Your friend is probably one of those women for whom being beautiful involves rolling out of bed and existing. For the rest of us, being a thing of beauty isn't so much a joy forever as a job forever. We can either accept the effort involved to look our best or accept the opportunity costs of going ungroomed. We could also take a lesson from French women, who don't let not being classically pretty get in the way of feeling beautiful. The French have this concept, "jolie laide," which roughly translates to "ugly-pretty." It describes women who aren't conventionally beautiful but manage to be alluring nonetheless; for example, a woman with a big hook nose who, instead of trying to draw attention away from it, wears bright lipstick, pulls her hair back, and walks proud. Big honking beak and all, somehow, the sum total of her look is beauty, and a good bit of it comes from within.
Unfortunately, embracing ugly-pretty will take you only so far. The truth is, beauty is often relative. Take America Ferrera, who plays Ugly Betty on TV. She's actually only Hollywood-ugly, which means she looks, well, mortal when standing next to Angelina Jolie. In Greeley, Colorado, she's stunningly beautiful. Accordingly, you're a cute girl when you go out boyhunting with other merely cute girls. Sure, you "should" be able to go out with any friend you have, but in the cold light of how things work in the real world, if you're a 6, you'll probably do much better if you're flanked by a couple of 4s. This doesn't mean that you dump your friend because she's too pretty. Work on boosting your confidence, and until you do, try to do things together that won't have you competing with her for male attention -- say, dinner and movie...at your place...after you tent it for termites, board up the windows, and pull down all the blinds.
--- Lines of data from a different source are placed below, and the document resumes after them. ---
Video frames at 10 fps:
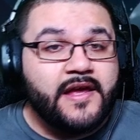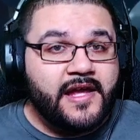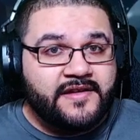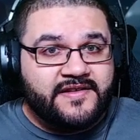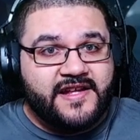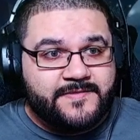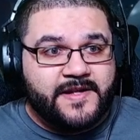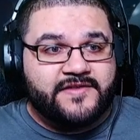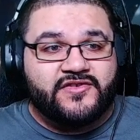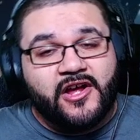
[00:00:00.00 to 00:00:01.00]
in today's
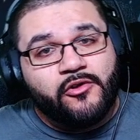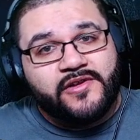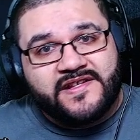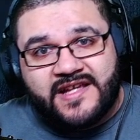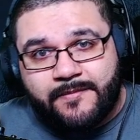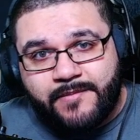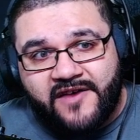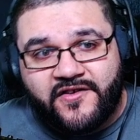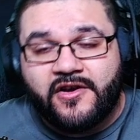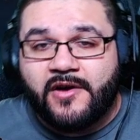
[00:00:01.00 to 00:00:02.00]
meta. So not only is he a
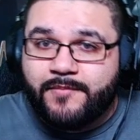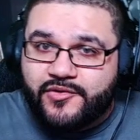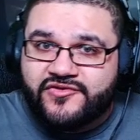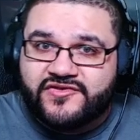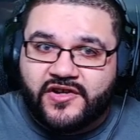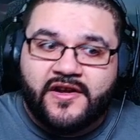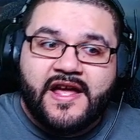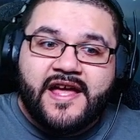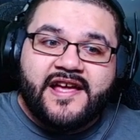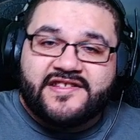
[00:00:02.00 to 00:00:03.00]
buffer, a booster,
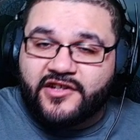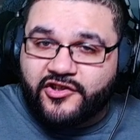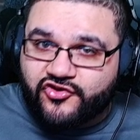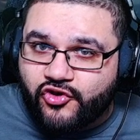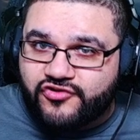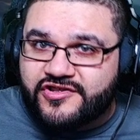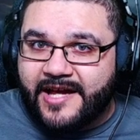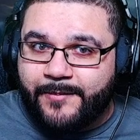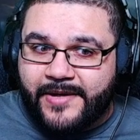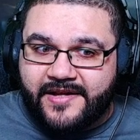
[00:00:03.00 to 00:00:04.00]
he's a control
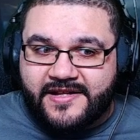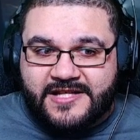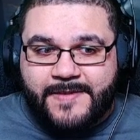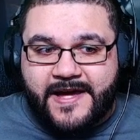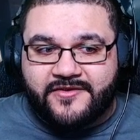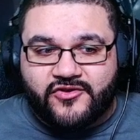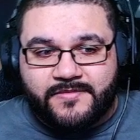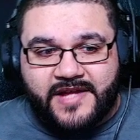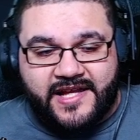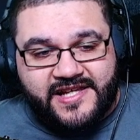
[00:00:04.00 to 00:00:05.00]
champion in the
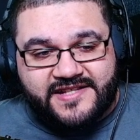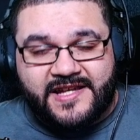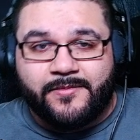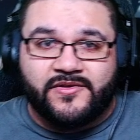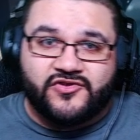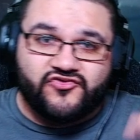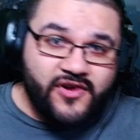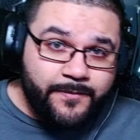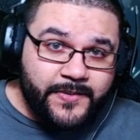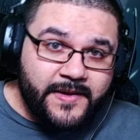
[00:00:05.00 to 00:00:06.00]
spectrum that he's able to
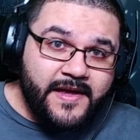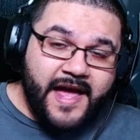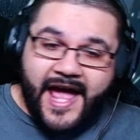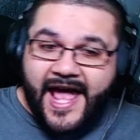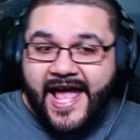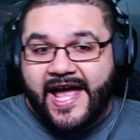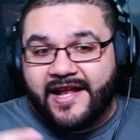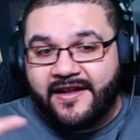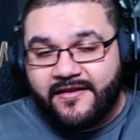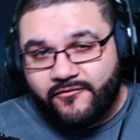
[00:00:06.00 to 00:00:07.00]
strip
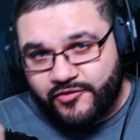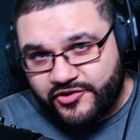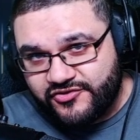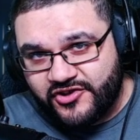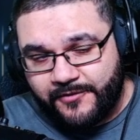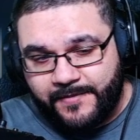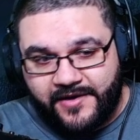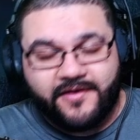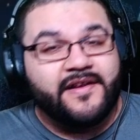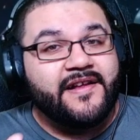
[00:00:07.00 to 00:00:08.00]
and reduce turn
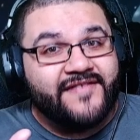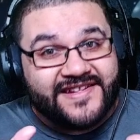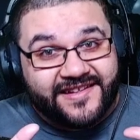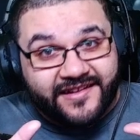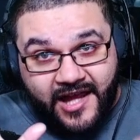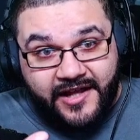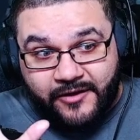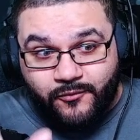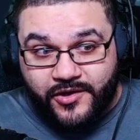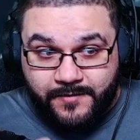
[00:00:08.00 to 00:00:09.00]
meter. That's a lot
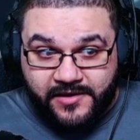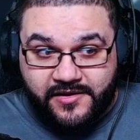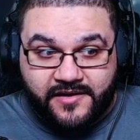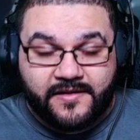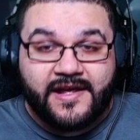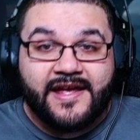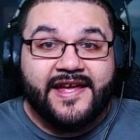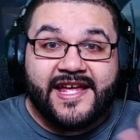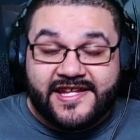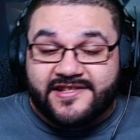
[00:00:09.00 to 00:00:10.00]
in one ability.
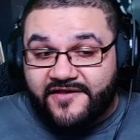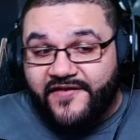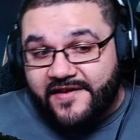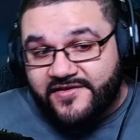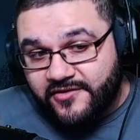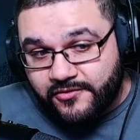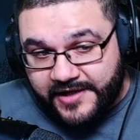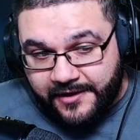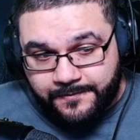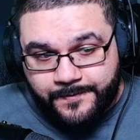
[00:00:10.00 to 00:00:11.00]
It is on a 5-turn
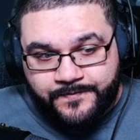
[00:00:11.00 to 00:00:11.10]
cooldown.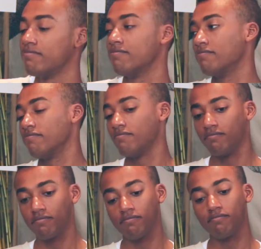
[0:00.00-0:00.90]

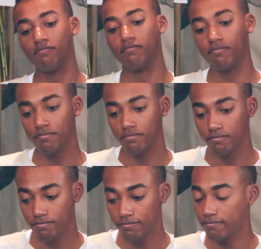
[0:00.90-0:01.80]

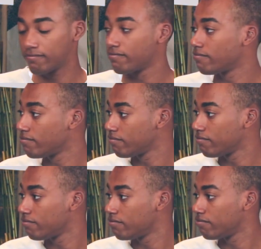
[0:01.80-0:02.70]

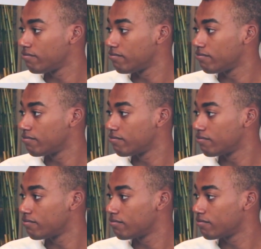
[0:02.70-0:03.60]

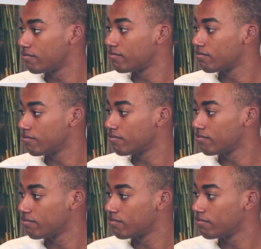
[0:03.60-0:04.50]

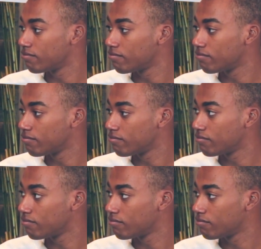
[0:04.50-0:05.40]

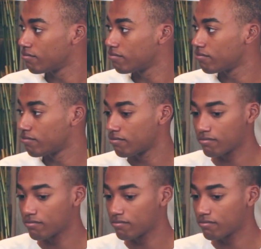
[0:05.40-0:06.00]
The person shown says nothing.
My boyfriend of three months is independent and capable in his career, but is becoming increasingly clingy. He says he loves me at least once every 20 minutes and wants to snuggle constantly and have these endless phone conversations. Some things we can talk out. I explained that I'm not a big phone person, and he was fine with it, but the general clinginess remains. Will he get better as he feels more secure in our relationship?
--Chafing
Love is a beautiful thing -- when expressed sparingly. In your case, well, you'll always remember that time he turned to you and said those rare and magical words, "You know, I think your left front tire needs more air." Somebody who chirps "I love you" every 20 minutes most likely isn't expressing love but something emotionally lacking within them. ("I love you! I love you!" is a better sales tool than "Don't leave me! Don't leave me!") Chances are, it isn't the relationship the guy needs to get more comfortable in, but his own skin. If so, no amount of reassurance from you is going to cure him, although you might get him to loosen his grip by warning him that he's about to "love" you right out of his life. (Ideally, if two people are inseparable, it isn't because the firemen had a burning house to tend to before they could get over to pry them apart with the Jaws of Life.)